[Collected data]
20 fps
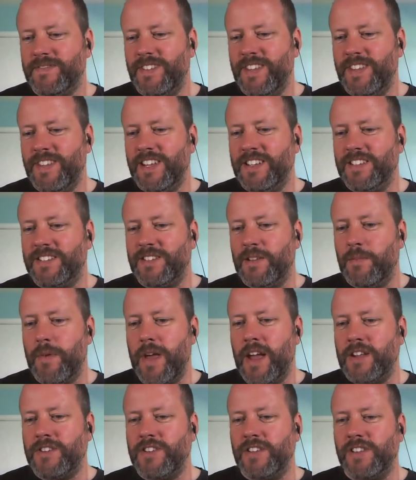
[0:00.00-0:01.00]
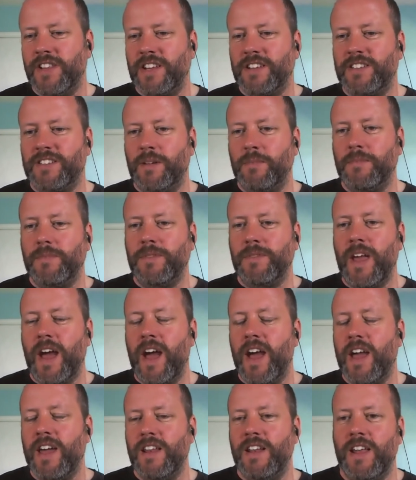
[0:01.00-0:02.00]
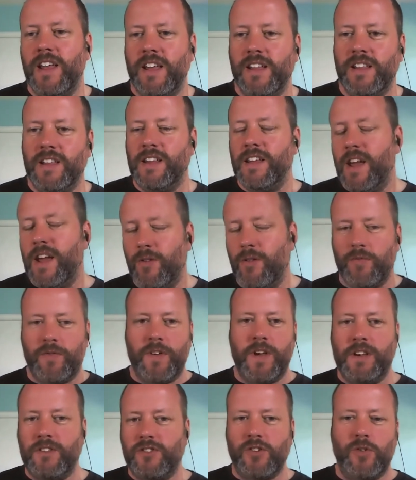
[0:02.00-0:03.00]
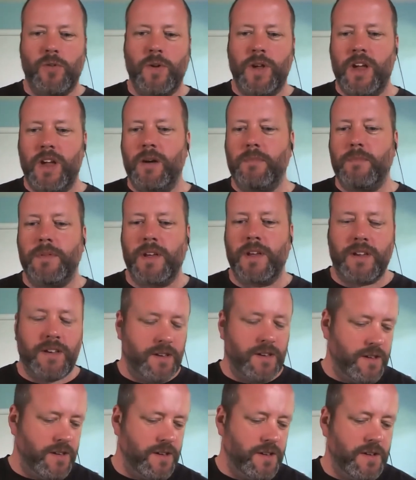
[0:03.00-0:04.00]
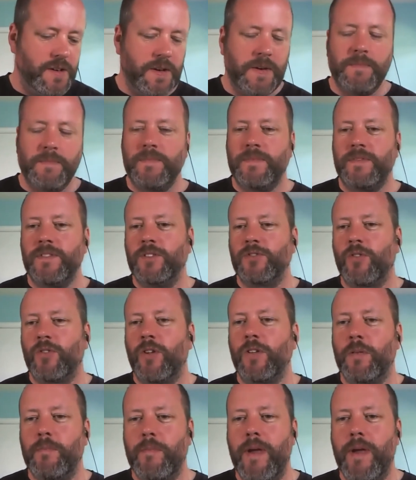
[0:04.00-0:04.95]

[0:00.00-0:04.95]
You can just imagine like some guy in an alien outfit showing up. Like, those are all the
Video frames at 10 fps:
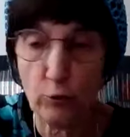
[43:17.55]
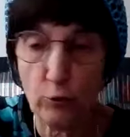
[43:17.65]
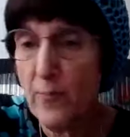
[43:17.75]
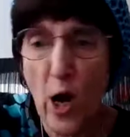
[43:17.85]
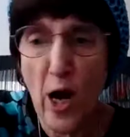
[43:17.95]

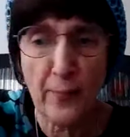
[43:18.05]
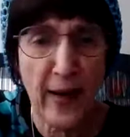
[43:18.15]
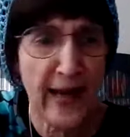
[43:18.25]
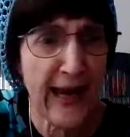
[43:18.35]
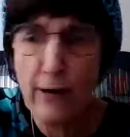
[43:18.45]
Dream On
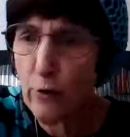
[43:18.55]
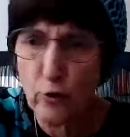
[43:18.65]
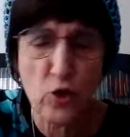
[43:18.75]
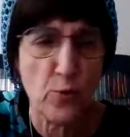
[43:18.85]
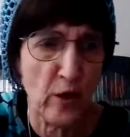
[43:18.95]
by
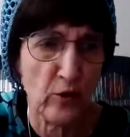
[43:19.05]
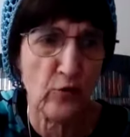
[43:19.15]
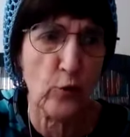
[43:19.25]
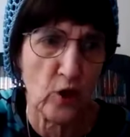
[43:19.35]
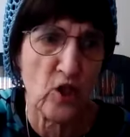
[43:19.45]
Aerosmith,
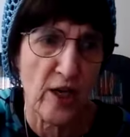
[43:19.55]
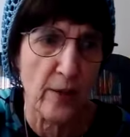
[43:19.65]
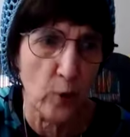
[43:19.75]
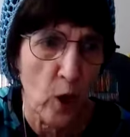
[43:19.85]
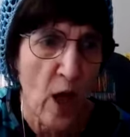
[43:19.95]
for
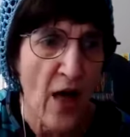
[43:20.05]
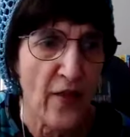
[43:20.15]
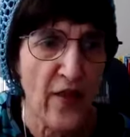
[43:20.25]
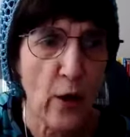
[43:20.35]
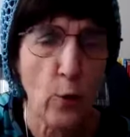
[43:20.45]
example.
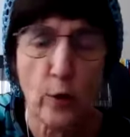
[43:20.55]
There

* **DESCRIPTION OF THE TASK**: All of the data above should be transcribed verbatim, with pictures omitted.

* **WORKED SOLUTION**:
20 fps
[0:00.00-0:01.00]
[0:01.00-0:02.00]
[0:02.00-0:03.00]
[0:03.00-0:04.00]
[0:04.00-0:04.95]

[0:00.00-0:04.95]
You can just imagine like some guy in an alien outfit showing up. Like, those are all the
Video frames at 10 fps:
[43:17.55]
[43:17.65]
[43:17.75]
[43:17.85]
[43:17.95]

[43:18.05]
[43:18.15]
[43:18.25]
[43:18.35]
[43:18.45]
Dream On
[43:18.55]
[43:18.65]
[43:18.75]
[43:18.85]
[43:18.95]
by
[43:19.05]
[43:19.15]
[43:19.25]
[43:19.35]
[43:19.45]
Aerosmith,
[43:19.55]
[43:19.65]
[43:19.75]
[43:19.85]
[43:19.95]
for
[43:20.05]
[43:20.15]
[43:20.25]
[43:20.35]
[43:20.45]
example.
[43:20.55]
There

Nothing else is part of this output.